DAVID BRYSON | Glossop Derbyshire England | 11/11/2004
(5 out of 5 stars)
"For 1965 the sound-quality on this disc is quite extraordinarily good - it would be that in 2004 - and Decca have every right to be proud of it. Everyone concerned has a right to be proud of the performance too. Ludwig and Berry are not only in superb voice, they seem to me to have penetrated to the heart of this dark and wonderful allegory. In the discussion that forms part of the liner-note Ludwig interrupts at one point to disagree with a certain view of Judith that she hears being expressed. No harm in that - this particular story is full of mystery. Only so much certainty is possible, and the ambiguity is essential to its power and magic.
For any music-lover struggling with Bartok - say with the quartets or the first piano concerto - this, or maybe the better-known violin concerto, would be the doors through which I would suggest approaching him. Purely at the musical level the idiom is modern without being forbidding or particularly challenging. Indeed the orchestration in Bluebeard is among the most thrilling I have ever heard, and Kertesz and the LSO (then at its very peak) do it proud. This is a short drama - a story like this can only be stretched out for a finite length - and the dark and sinister sense of fear and foreboding must never relax in performance, nor do they in this performance. The story is a powerfully convincing one to me, and I do not know how many of my own sex I can speak for, although I suspect it's most of us. In my view, which is a totally impressionistic and unscientific one as far as this is concerned, a man has a mental and emotional hinterland that nobody should try to trespass on. `Nobody' means not wife, not parent, not child, not the closest friend. It is irrespective of the most intense love that may be involved, and it can come up against an equally deep-seated female urge to know the man in her life as deeply as she can.
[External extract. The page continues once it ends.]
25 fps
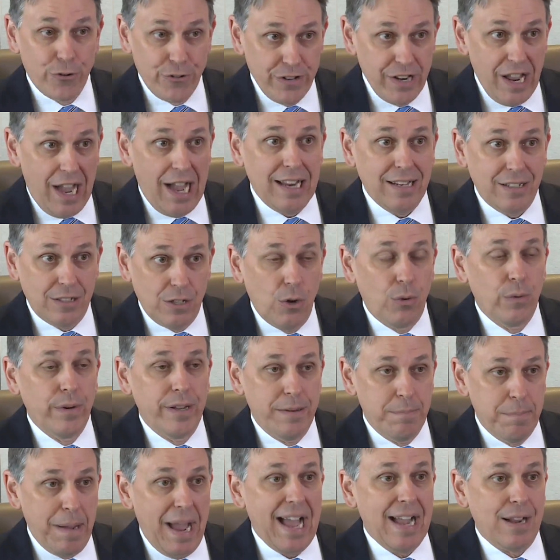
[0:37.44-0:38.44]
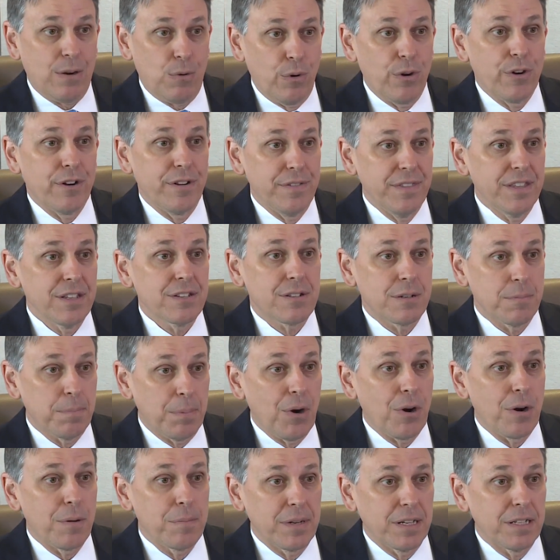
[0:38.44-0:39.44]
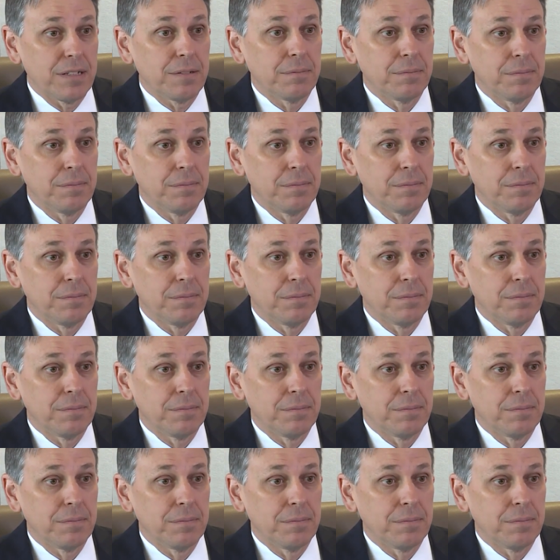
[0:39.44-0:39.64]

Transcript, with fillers: not going backward in this department.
It will not, in many cases, involve anything particularly dark, dramatic or seeming to demand secrecy, but I sense rightly or wrongly that it is a basic part of the male psyche. What this whole story dramatises with intense effect is the self-destructive power of the clash between these basic male and female tendencies. Bluebeard and Judith are not individuals in my view but types, and nowhere could provide a more atmospheric background for this modern morality-play than the seemingly `transylvanian' castle where Bluebeard and Judith open the doors that should perhaps not have been opened.
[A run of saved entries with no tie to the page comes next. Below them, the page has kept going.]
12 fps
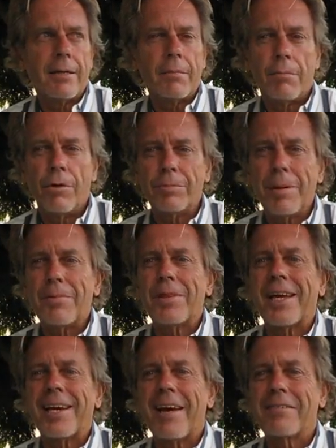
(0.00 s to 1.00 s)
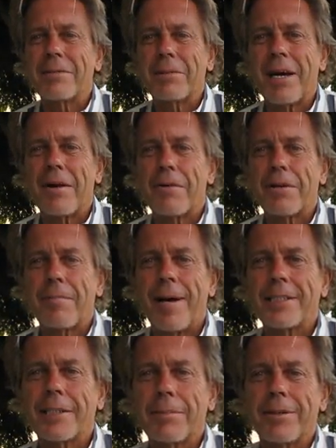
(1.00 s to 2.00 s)
Most people think I have some kind of
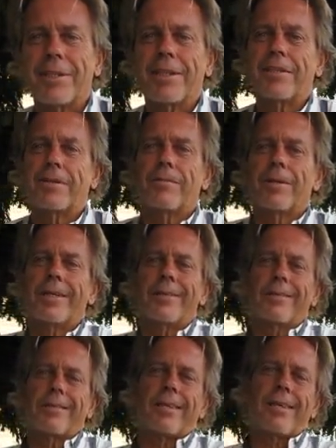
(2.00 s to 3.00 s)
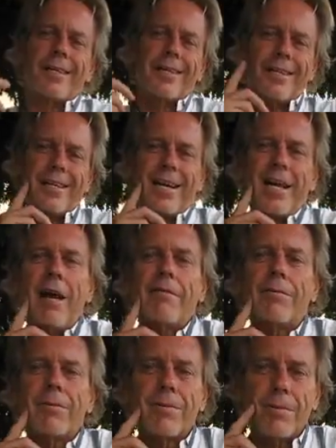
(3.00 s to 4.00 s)
responsibility to the readers. I have
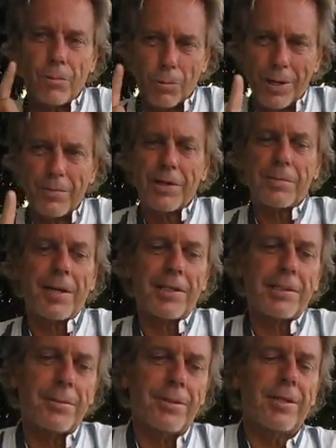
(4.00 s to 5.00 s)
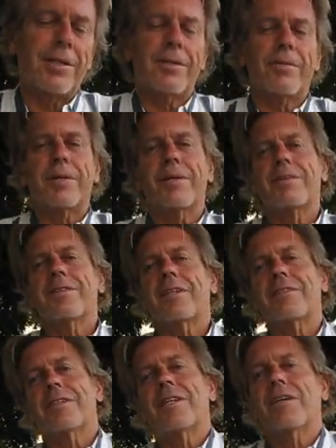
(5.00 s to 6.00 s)
one responsibility to the readers.
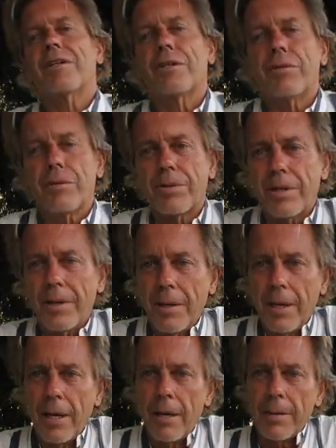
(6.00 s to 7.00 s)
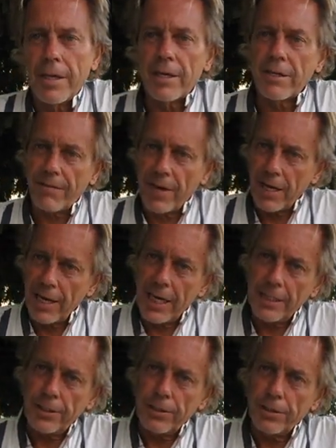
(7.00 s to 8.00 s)
That's to tell the truth. Because if I
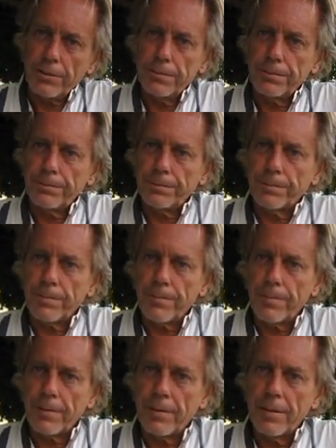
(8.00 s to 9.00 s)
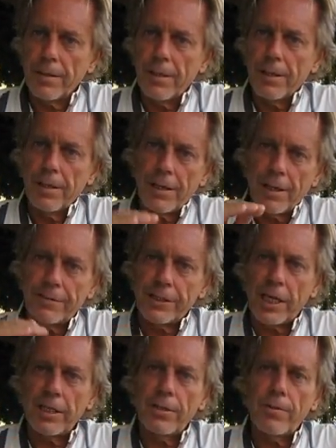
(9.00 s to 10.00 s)
lie to you, when I
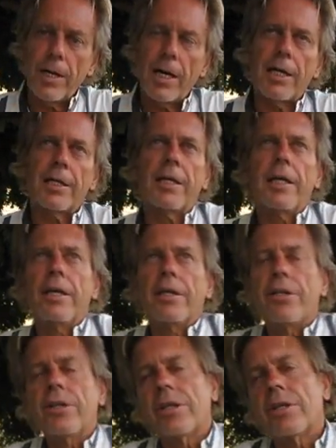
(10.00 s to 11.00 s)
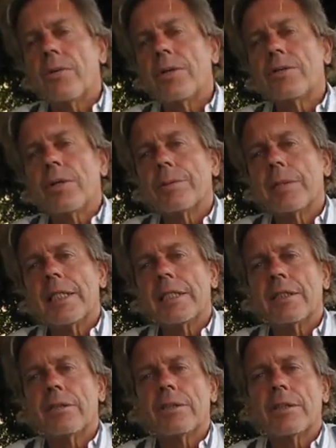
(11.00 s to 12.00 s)
shine you on, you could go into a
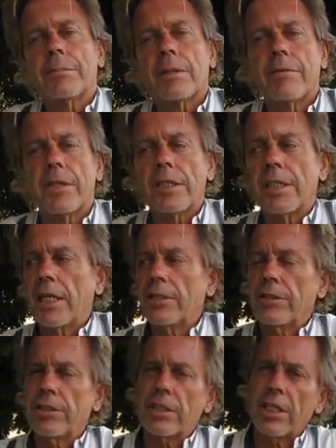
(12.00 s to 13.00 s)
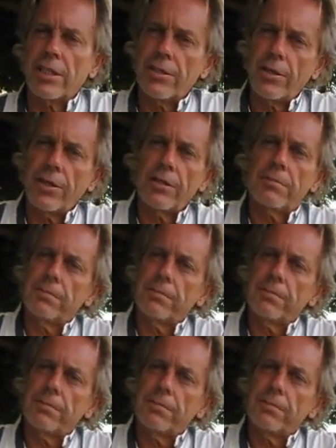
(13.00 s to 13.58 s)
place and do something very dangerous and get hurt.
It all lasts not quite an hour, and far from leaving me emotionally drained as I might have expected it left me even exhilarated by the sheer truthfulness of it, to say nothing of the quite wonderful music and the quite wonderful way it is enacted. The English version of the libretto struck me as slightly odd with its stilted idiom, thou's thine's and similar nonsense until I saw who it was by - Christopher Hassall, the man who killed Walton's Troilus and Cressida at birth or before. I suppose he was responsible for the English version of the stage-directions too, as I took leave of the drama with the wives of Bluebeard progressing along a beam of `moonshine'. As well as the main liner-note, Decca have understandably and very helpfully included a technical leaflet on the recording technology which, as I have said, is something they are very entitled to preen themselves on. I only wondered why with so much top technology at their disposal they could not have got the leaflet to fit the box a bit more exactly."
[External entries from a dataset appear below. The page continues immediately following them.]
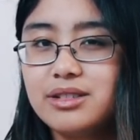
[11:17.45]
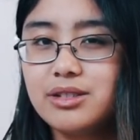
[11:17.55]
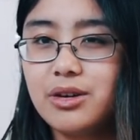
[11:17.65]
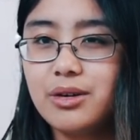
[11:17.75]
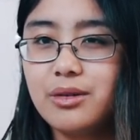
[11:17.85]

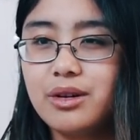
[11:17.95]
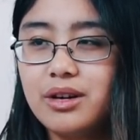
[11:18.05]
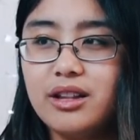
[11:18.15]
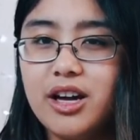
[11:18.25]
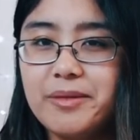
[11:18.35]
So
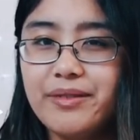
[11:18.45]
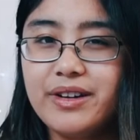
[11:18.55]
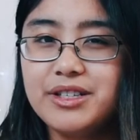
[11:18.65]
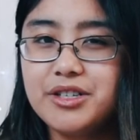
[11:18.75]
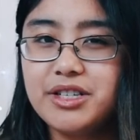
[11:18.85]
a lot of my
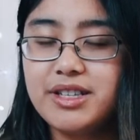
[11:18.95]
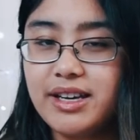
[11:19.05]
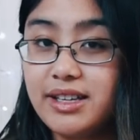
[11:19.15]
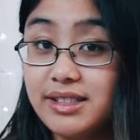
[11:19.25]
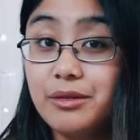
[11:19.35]
friends are just
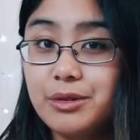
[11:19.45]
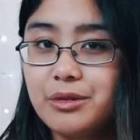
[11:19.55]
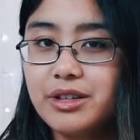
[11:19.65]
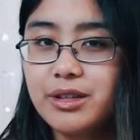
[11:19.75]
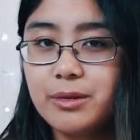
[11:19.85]
taking sound
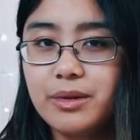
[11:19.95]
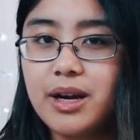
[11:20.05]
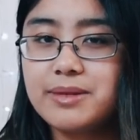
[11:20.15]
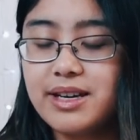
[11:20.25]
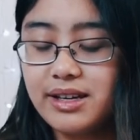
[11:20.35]
recording, but
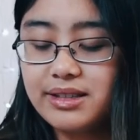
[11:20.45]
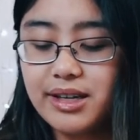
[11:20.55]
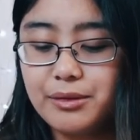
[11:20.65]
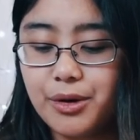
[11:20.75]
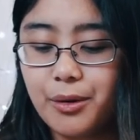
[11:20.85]
I'm taking
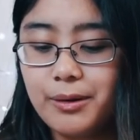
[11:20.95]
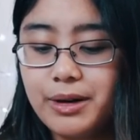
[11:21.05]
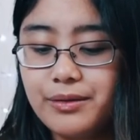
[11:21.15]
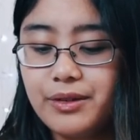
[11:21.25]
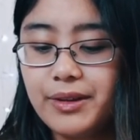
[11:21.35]
sound
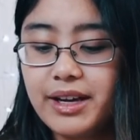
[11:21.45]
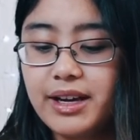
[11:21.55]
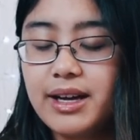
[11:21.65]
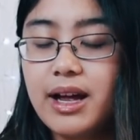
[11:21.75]
recording for like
Grady Harp | Los Angeles, CA United States | 05/31/2002
(5 out of 5 stars)
"Though we are fortunate to have several recordings of Bela Bartok's sole opera "Bluebeard's Castle" on CD today, this old recording with Kertesz conducting the huge orchestral sound of the LSO to join with Walter Berry's and Christa Ludwig's impeccable characterizations is still the best available. The other worldly sounds of the opening of each of the seven doors in the darkly sinister castle that will be the home for yet another wife for Bluebeard continue to create sublime illusions of every scene described. Richly sung and passionately conducted, don't let the age of this recording deter you adding it to your collection. Excellent on every level. Even the sonics sound completely modern!"